Compensation Structure for EVM
Compensation of EVMs portfolio managers and other investment professionals has three primary
components: (1) a base salary, (2) an annual cash bonus, and (3) annual stock-based compensation
consisting of options to purchase shares of EVCs nonvoting common stock and restricted shares of
EVCs nonvoting common stock. EVMs investment professionals also receive certain retirement,
insurance and other benefits that are broadly available to EVMs employees. Compensation of EVMs
investment professionals is reviewed primarily on an annual basis. Cash bonuses, stock-based
compensation awards, and adjustments in base salary are typically paid or put into effect at or
shortly after the October 31st fiscal year end of EVC.
Method to Determine Compensation. EVM compensates its portfolio managers based primarily on the
scale and complexity of their portfolio responsibilities and the total return performance of
managed funds and accounts versus the benchmark(s) stated in the prospectus, as well as an
appropriate peer group (as described below). In addition to rankings within peer groups of funds
on the basis of absolute performance, consideration may also be given to relative risk-adjusted
performance. Risk-adjusted performance measures include, but are not limited to, the Sharpe Ratio.
Performance is normally based on periods ending on the September 30th preceding fiscal year end.
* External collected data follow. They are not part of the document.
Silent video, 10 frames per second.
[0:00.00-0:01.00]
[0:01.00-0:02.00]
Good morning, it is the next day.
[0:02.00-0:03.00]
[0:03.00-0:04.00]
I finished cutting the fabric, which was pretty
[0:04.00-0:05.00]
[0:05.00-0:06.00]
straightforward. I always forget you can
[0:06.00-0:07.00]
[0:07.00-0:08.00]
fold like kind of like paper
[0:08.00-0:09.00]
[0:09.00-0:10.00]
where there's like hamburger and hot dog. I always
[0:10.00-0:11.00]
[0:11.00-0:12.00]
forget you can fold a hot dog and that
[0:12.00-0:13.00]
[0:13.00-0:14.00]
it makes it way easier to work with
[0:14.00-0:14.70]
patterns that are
Fund performance is normally evaluated primarily versus peer groups of funds as determined by
Lipper Inc. and/or Morningstar, Inc. When a funds peer group as determined by Lipper or
Morningstar is deemed by EVMs management not to provide a fair comparison, performance may instead
be evaluated primarily against a custom peer group. In evaluating the performance of a fund and
its manager, primary emphasis is normally placed on three-year performance, with secondary
consideration of performance over longer and shorter periods. For funds that are tax-managed or
otherwise have an objective of after-tax returns, performance is measured net of taxes. For other
funds, performance is evaluated on a pre-tax basis. For funds with an investment objective other
than total return (such as current income), consideration will also be given to the funds success
in achieving its objective. For managers responsible for multiple funds and accounts, investment
performance is evaluated on an aggregate basis, based on averages or weighted averages among
managed funds and accounts. Funds and accounts that have performance-based advisory fees are not
accorded disproportionate weightings in measuring aggregate portfolio manager performance.
The compensation of portfolio managers with other job responsibilities (such as heading an
investment group or providing analytical support to other portfolios) will include consideration of
the scope of such responsibilities and the managers performance in meeting them.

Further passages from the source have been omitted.